Bienvenidos al mundo que he recorrido en mis vaqueros.
Espero que disfrutéis de las vistas.
No nos enseñan a morir. No nos enseñan a despedirnos de los que se mueren. Siempre ha sido un tema tabú, una consecuencia inexorable de ese “carpe diem” vacío y sintético que se nos vende constantemente en esta sociedad capitalista en que vivimos.
La muerte es lo único que llevamos bajo el brazo cuando nacemos. Sabemos que tenemos fecha de caducidad, y sin embargo, nos empeñamos en cerrar los ojos con fuerza, y repetirnos a nosotros mismos que somos inmortales. Se lo decimos a nuestros padres, para que no se preocupen si enferman. Se lo decimos a nuestros hijos, para no tener que explicarles lo que significa “morir”.
Sin embargo, es la muerte lo que dota de sentido la existencia. La conciencia de muerte lleva inherente la conciencia de vida. En el momento en que se entiende la muerte como algo tangible, posible e inesperado, se llena de contenido la vida. Empezamos a preocuparnos por dónde gastamos nuestro tiempo, con quién lo hacemos y de qué forma. Empezamos a hacer las cosas que verdaderamente queremos hacer. Empezamos a tomar consciencia de quiénes somos y de quiénes queremos ser realmente.
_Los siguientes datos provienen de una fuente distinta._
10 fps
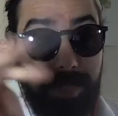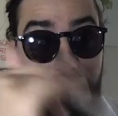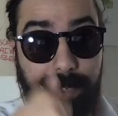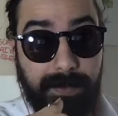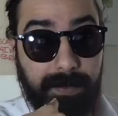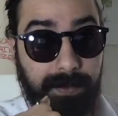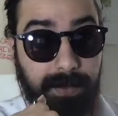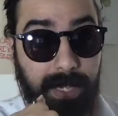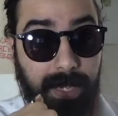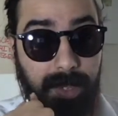is
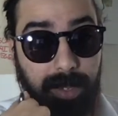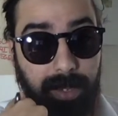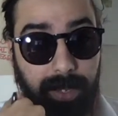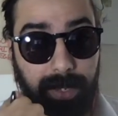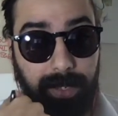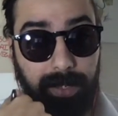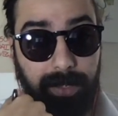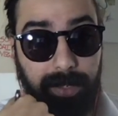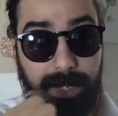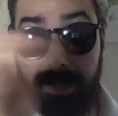uh,
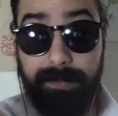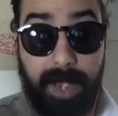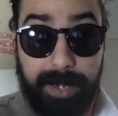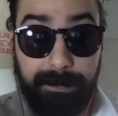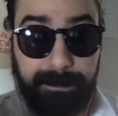is fine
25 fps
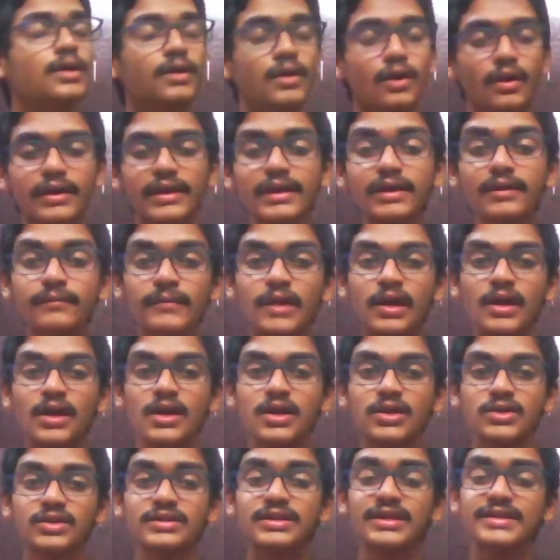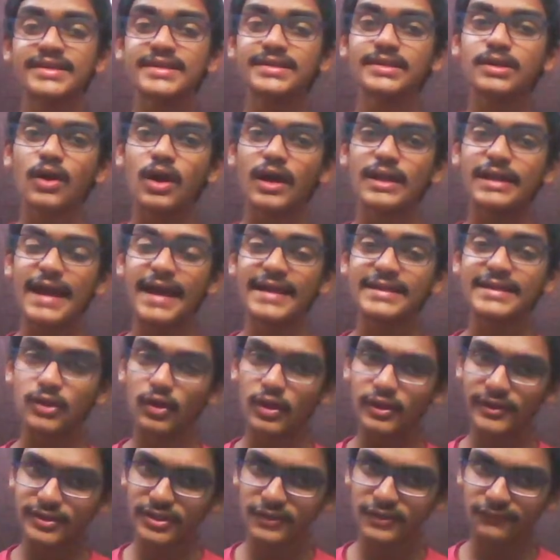Okay. So this is called as a
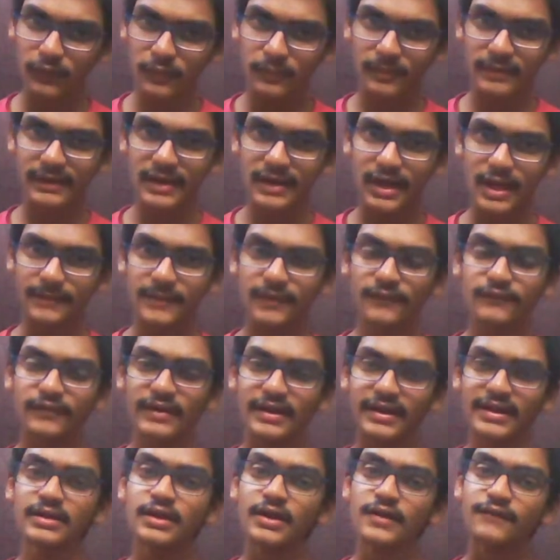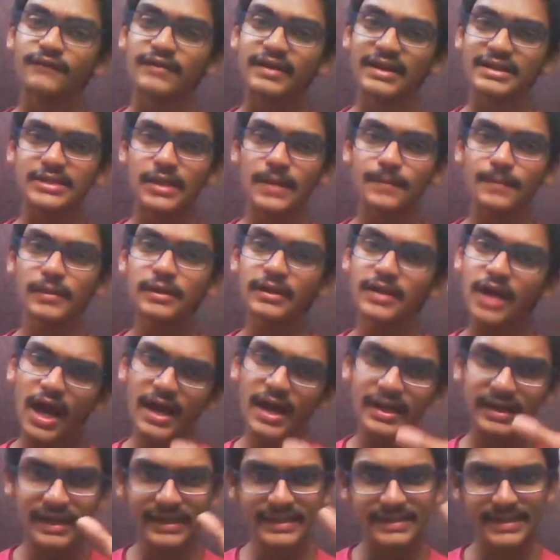coalition form of government, wherein, for example,
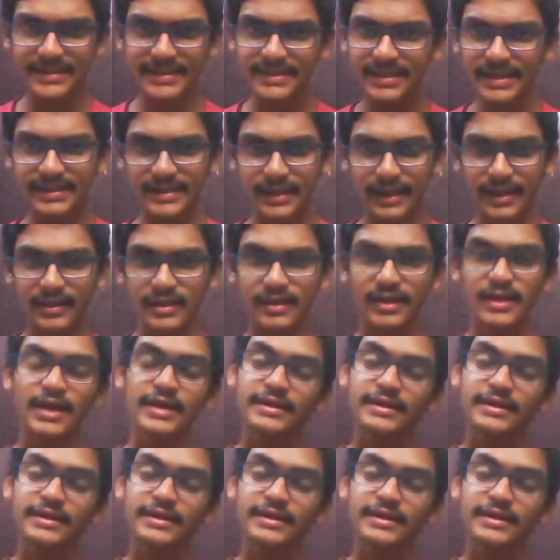100 seats are there.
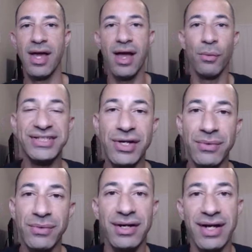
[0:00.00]
What's
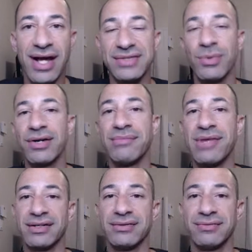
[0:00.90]
going on, guys? Welcome
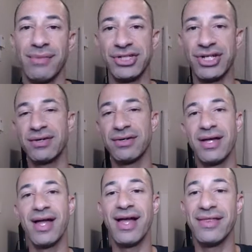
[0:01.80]
back to my channel.
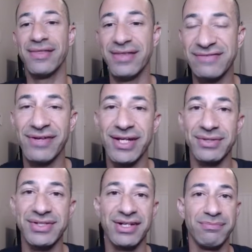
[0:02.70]
This video
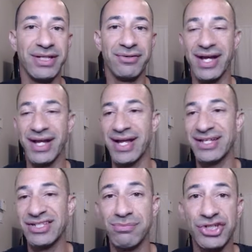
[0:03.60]
is going to be great. It's
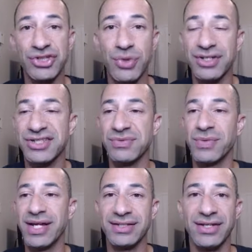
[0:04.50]
going to be short,
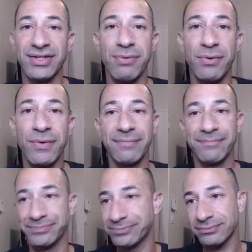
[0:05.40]
sweet, and to the point.
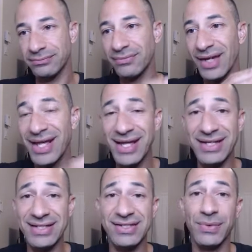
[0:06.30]
It
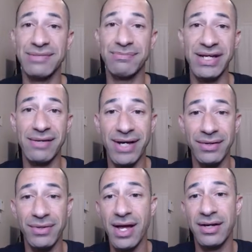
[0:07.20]
is going to be
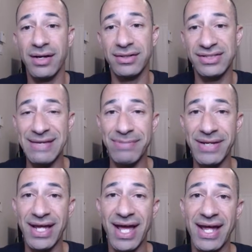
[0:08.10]
about
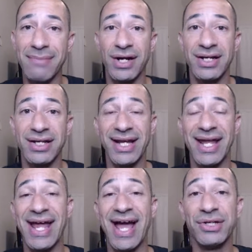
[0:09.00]
CPA marketing and
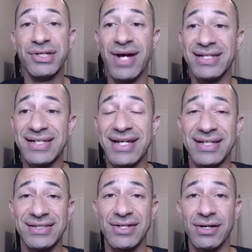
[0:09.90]
how you guys can get
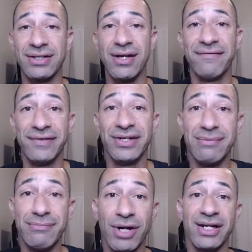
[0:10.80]
started affiliate
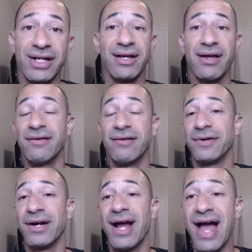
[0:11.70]
marketing
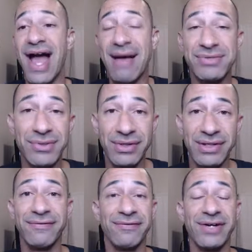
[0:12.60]
for absolutely
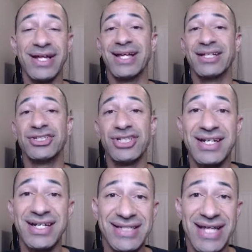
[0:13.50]
for free. It's just
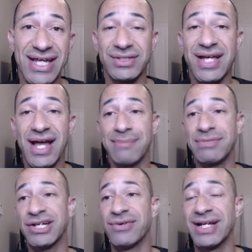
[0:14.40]
going to take your time to
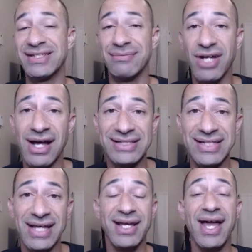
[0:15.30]
create some
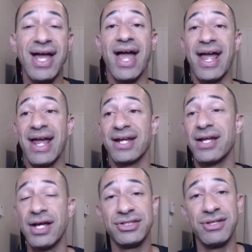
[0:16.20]
content and
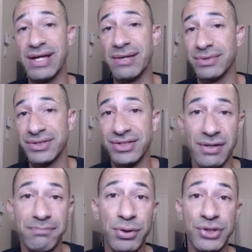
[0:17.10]
to be able to
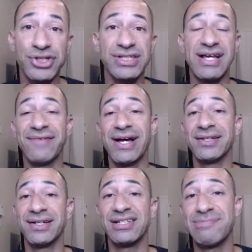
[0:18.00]
put yourself out
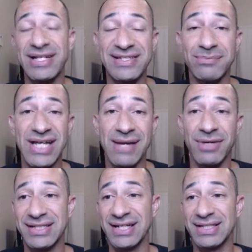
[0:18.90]
there, spend some time on
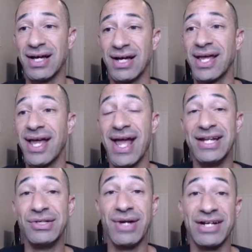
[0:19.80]
TikTok, and
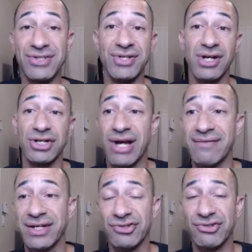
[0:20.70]
you guys will start
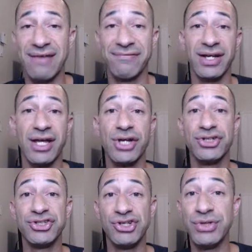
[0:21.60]
driving traffic
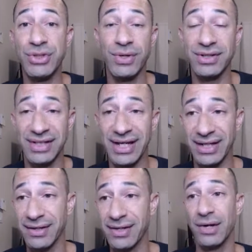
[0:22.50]
to your link.
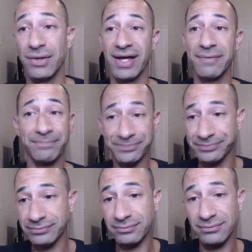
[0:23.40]
Okay.
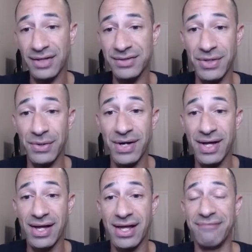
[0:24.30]
So
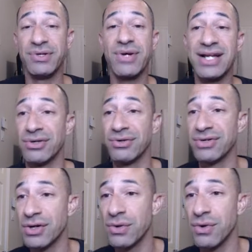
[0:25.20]
if you guys don't
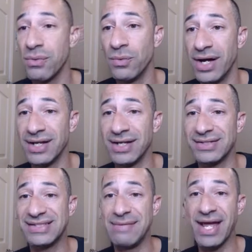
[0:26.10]
know what
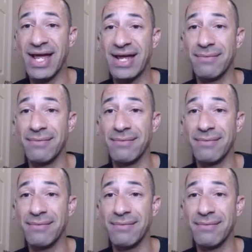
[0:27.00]
CPA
La sociedad empuja con fuerza al consumismo voraz. Consumimos ropa, comida, artículos de belleza y cosas para el salón de casa. Compramos compulsivamente medicamentos, y llenamos el botiquín de Paracetamol y de Ibuprofeno, para cuando nos duela el cuerpo. Consumimos relaciones sexuales y relaciones afectivas. Consumimos viajes, sueños y puestos de trabajo. Y sin embargo… ¿Qué queda? Vacío. Todas esas cosas están dirigidas a producirnos placer inmediato, a mitigar un poco ese sentimiento que pellizca la boca del estómago y nos hace preguntarnos cosas. Y nos hace buscar respuestas.

Al negar la muerte, negamos una forma de vida. De vivir la vida llenándola de vida. Como se merece.